A mãe tornou a debruçar-se sobre o negrume da rua. A chuva, agora, caía em  enxurrada, como se o céu quisesse lavar o mundo de todos os seus maus   pensamentos e ações. Buzinas de automóveis... um grito... passos que se  esvaíam na sombra... Ao longe, um cão perdido uivava a miséria de ter  nascido sem dono. Com os olhos fitos nas luzes do palácio, na fila  ziguezagueante dos autos donde desciam sem cessar vultos negros, que se  sumiam no pórtico todo iluminado, como a entrada de um palácio de um  conto de fadas, a cabeça reclinada sobre o rebordo da janela, a mãe pôs-se a  cismar. Que dois mundos tão diferentes! A noite e o dia, a luz e as trevas...  Aos seus lábios resignados subiu a revolta de uma blasfêmia; o coração  esmagou-se-lhe, num arranco, de encontro ao seu magro peito de velha. Teve  vontade de uivar como aquele cão sem dono, de se deitar na lama da rua, de  bruços, com a boca na terra, rastejando, como um bicho, amortalhada na  frescura daquela chuva que continuava a encharcar tudo, como se para além  das quatro paredes daquele quarto o mundo acabasse num novo dilúvio. Ao  seu coração subiu de repente o desejo, tenaz como uma ideia fixa, de  catástrofes inauditas; os seus olhos traíram a visão de casas a desmoronar-se,  de labaredas a flamejar, de mãos de assassinos e de incendiários abrindo todas  as portas. As suas mãos estenderam-se também empunhando o facho  incendiário, brandindo o punhal assassino nas sombras da noite. Que não  ficasse pedra sobre pedra, que os campos fossem rasos, secos, rapados por  todas as pragas que sobre eles caíssem em maldição! E a última visão do seu  sonho criminoso e insensato foi a visão do mundo desaparecido, engolido  pela vastidão de enormes oceanos e, à tona de água, a boiar, o esquife onde o  filho dormia repousadamente, embalado em cadência pelo ritmo das ondas!  

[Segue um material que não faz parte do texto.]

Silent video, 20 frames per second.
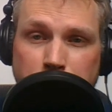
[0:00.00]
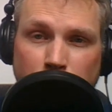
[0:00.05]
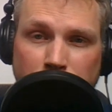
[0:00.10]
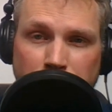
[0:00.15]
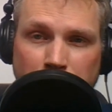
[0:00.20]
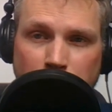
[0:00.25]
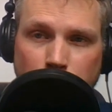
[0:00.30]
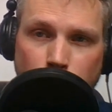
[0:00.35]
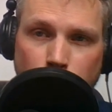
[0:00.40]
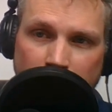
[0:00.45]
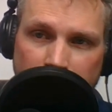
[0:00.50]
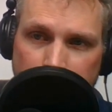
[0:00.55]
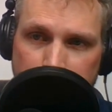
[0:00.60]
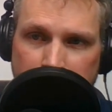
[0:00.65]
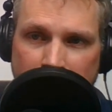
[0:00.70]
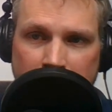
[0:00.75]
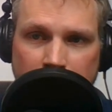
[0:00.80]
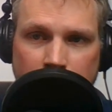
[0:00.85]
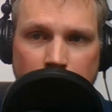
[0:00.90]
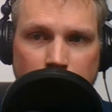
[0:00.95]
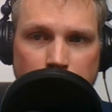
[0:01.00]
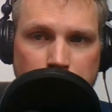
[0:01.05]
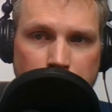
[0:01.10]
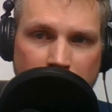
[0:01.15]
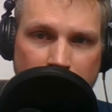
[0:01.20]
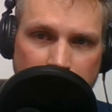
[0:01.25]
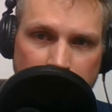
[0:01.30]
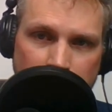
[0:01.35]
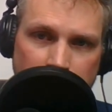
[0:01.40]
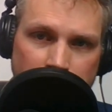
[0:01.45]
drifting away from that
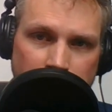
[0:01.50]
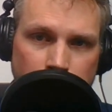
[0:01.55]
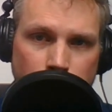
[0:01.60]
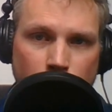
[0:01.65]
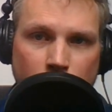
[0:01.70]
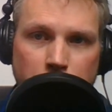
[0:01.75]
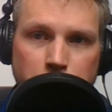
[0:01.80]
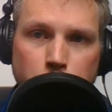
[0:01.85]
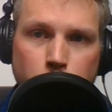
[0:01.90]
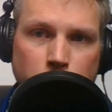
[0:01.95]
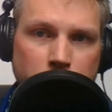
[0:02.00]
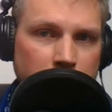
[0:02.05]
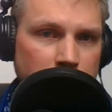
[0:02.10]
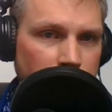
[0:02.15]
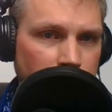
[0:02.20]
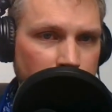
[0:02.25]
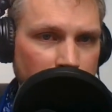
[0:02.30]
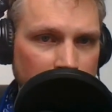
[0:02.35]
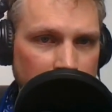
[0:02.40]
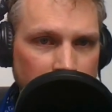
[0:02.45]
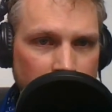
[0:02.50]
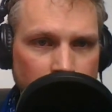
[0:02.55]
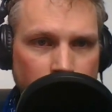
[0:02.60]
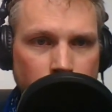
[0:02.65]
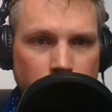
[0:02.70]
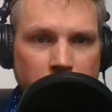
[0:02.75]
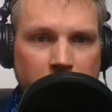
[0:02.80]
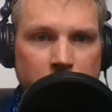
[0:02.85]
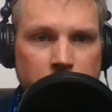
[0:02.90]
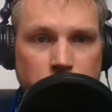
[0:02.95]
chiropractor to a more convenient
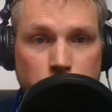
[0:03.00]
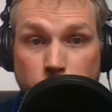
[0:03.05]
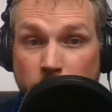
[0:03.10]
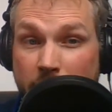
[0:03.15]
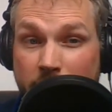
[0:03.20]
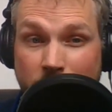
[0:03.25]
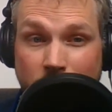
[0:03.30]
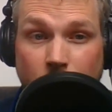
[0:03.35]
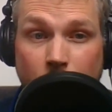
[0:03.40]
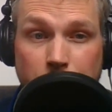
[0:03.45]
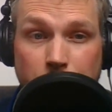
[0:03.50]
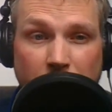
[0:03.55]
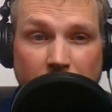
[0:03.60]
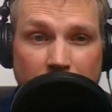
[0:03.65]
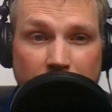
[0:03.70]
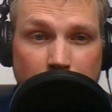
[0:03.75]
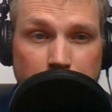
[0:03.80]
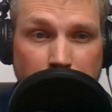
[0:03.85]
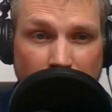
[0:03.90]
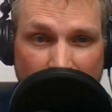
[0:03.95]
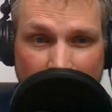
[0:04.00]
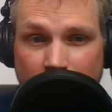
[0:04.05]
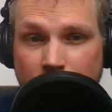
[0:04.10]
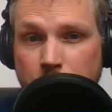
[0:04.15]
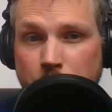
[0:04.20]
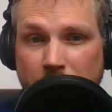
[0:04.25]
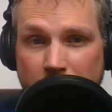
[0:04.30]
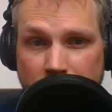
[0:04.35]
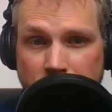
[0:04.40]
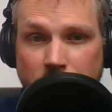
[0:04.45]
location. We ended up at a
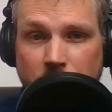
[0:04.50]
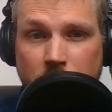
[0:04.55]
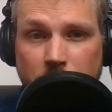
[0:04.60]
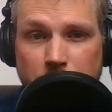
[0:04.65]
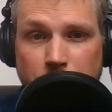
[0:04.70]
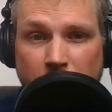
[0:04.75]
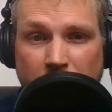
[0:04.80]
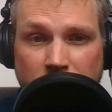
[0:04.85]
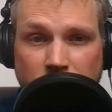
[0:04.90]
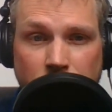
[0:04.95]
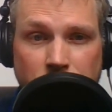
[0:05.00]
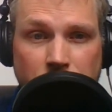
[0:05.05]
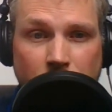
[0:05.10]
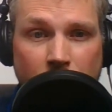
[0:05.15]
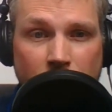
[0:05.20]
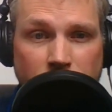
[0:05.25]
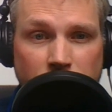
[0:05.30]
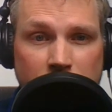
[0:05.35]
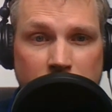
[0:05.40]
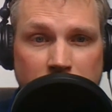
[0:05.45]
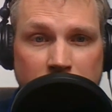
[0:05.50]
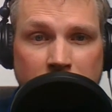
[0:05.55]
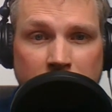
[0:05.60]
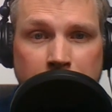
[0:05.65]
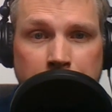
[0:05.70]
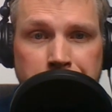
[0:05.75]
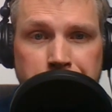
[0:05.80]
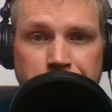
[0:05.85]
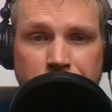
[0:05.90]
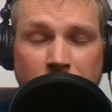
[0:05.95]
pain-based chiropractor's office.
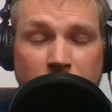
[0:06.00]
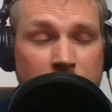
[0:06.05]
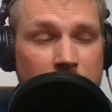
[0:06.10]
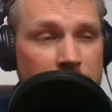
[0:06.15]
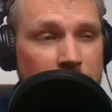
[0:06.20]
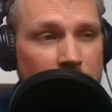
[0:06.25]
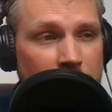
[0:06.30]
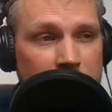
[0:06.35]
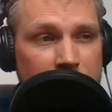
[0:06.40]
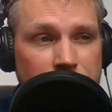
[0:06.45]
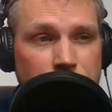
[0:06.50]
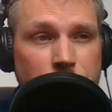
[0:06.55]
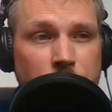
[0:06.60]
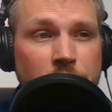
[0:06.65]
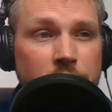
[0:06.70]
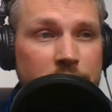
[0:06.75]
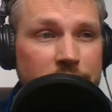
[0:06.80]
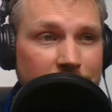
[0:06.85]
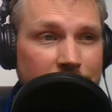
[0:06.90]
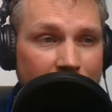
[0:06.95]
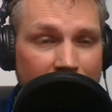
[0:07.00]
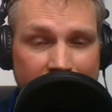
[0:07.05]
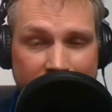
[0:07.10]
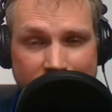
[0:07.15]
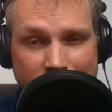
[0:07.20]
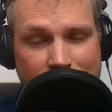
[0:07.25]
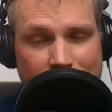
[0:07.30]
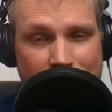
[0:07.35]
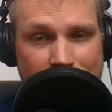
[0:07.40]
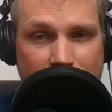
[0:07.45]
And as good a guy
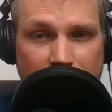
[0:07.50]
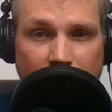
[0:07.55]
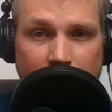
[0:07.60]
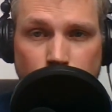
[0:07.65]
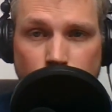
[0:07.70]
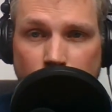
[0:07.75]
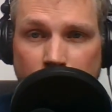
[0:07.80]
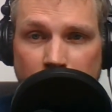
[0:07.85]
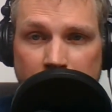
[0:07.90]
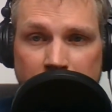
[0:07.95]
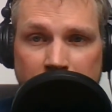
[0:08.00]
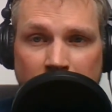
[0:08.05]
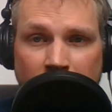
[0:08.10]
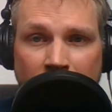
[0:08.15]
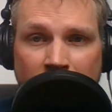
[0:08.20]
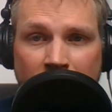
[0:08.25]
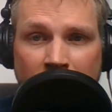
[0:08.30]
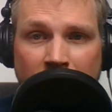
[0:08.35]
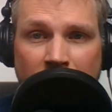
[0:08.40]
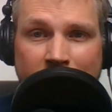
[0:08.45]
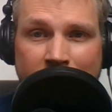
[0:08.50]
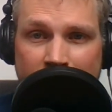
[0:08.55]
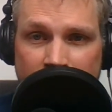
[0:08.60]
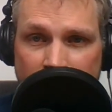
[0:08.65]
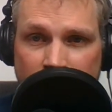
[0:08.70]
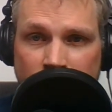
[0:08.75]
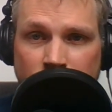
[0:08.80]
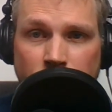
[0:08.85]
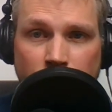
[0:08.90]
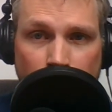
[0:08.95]
as this guy was,
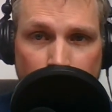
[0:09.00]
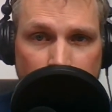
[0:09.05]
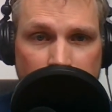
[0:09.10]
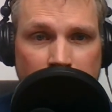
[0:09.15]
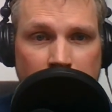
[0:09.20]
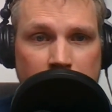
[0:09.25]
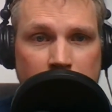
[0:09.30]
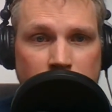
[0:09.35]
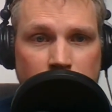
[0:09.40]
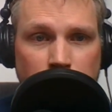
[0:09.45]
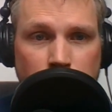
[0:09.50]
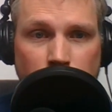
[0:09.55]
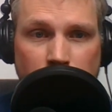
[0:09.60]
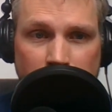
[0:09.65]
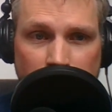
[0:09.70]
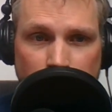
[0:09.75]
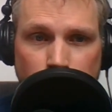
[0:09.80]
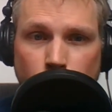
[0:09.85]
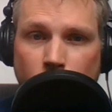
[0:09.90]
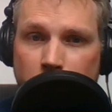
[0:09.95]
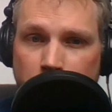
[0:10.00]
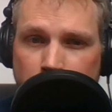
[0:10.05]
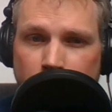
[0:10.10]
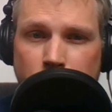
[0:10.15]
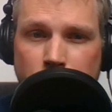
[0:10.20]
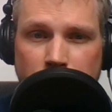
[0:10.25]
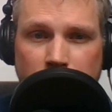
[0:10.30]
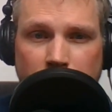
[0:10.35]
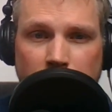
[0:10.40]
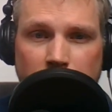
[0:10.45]
his focus was what
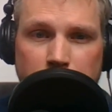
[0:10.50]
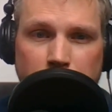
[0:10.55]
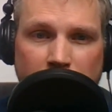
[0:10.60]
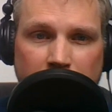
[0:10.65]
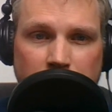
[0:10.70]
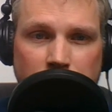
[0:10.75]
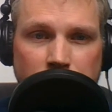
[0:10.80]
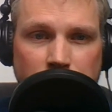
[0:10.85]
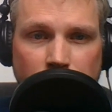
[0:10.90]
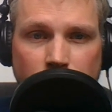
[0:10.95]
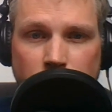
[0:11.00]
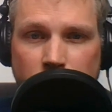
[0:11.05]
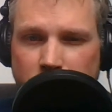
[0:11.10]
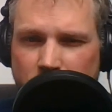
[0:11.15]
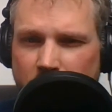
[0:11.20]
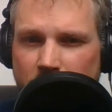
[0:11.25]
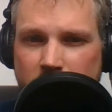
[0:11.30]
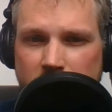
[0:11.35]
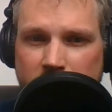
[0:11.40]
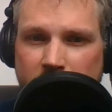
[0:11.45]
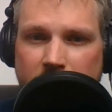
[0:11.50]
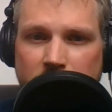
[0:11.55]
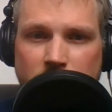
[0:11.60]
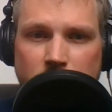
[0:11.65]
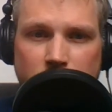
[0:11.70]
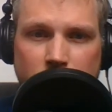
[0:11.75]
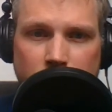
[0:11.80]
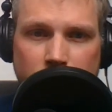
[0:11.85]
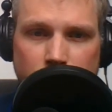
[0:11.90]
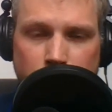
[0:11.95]
most chiropractors focus on, and
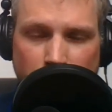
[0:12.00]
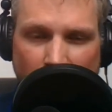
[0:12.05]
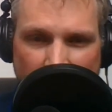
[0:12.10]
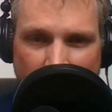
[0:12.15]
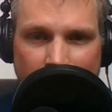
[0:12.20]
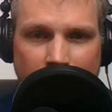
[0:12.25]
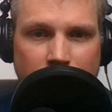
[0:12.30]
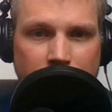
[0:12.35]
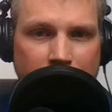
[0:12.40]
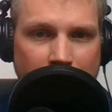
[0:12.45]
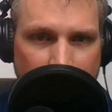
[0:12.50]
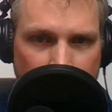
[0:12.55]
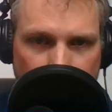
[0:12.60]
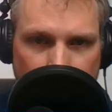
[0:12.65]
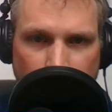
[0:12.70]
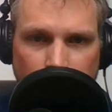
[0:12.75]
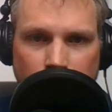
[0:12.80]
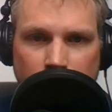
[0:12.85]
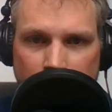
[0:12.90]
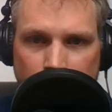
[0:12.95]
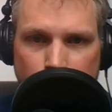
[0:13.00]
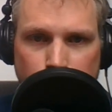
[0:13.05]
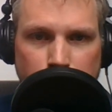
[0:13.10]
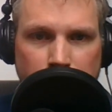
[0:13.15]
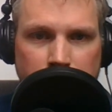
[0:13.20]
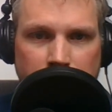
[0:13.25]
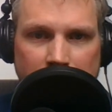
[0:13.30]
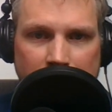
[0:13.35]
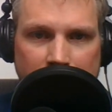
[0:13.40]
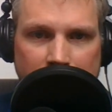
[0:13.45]
that's pain that you're
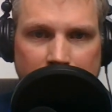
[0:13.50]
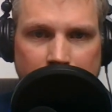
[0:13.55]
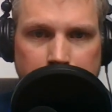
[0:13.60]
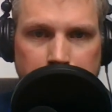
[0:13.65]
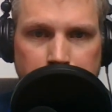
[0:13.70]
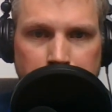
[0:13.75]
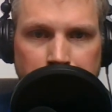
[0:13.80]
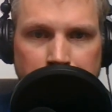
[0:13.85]
experiencing.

Soltou um suspiro como se lhe arrancassem o coração. Todos os seus longos  anos de renúncia e sacrifício vieram em procissão, das sombras da noite,  acalmá-la, exorcizando os pássaros negros das suas trágicas alucinações,  abatendo o pendão sangrento da revolta. Passou a mão pela testa, pela cabeça  branca que a chuva molhara. De repente, lembrou-se da carta que estava em  cima da mesa, da carta que o filho tinha escrito a uma Maria del Pilar que  àquela hora, vestida de branco, dançava nos braços doutro. Pareceu-lhe ver  nos olhos do filho uma lágrima; olhou atentamente, estremeceu e, numa  súbita intuição, estendeu os braços para a cama onde o filho jazia,  murmurando:

«Não, meu filho, não... Eu sei. Que loucura! A carta... eu sei, a carta não é para  a Maria del Pilar que a esta hora dança, vestida de branco, nos braços doutro.  Não... Eu sei. A carta vai ser entregue à outra, à pobrezinha por quem tu  morreste. Eu sei. Cala-te. Não chores. Está sossegado.»

Pareceu-lhe então ver na boca do filho um eflúvio de sorriso. Sim, era isso,  não a enganara a sua intuição; era isso que ele queria. A carta era para a  costureirinha, para a morena andaluza, de rosto tostado de gitana; pois para  quem havia de ser? Ele não conhecia outra Maria del Pilar!...

E, devagarinho, sempre a olhar a boca do filho onde o sorriso se acentuava  mais luminoso e enternecido, foi à mesa, pegou na carta, tornou a pousá-la e, a  tremer, escreveu o resto do nome que lá faltava, o nome plebeu e obscuro de  uma triste costureirinha que passara a vida a amar sem nunca se julgar amada:  Sánchez.

Poisou a pena, olhou o morto com uns olhos onde havia ainda uma sombra  de inquietação, uns olhos interrogadores e tristes; a pouco e pouco, porém, o  olhar foi-lhe tomando uma grande expressão de serenidade, e a sua boca  pálida e triste de velhinha respondeu com um sorriso ao sorriso do filho.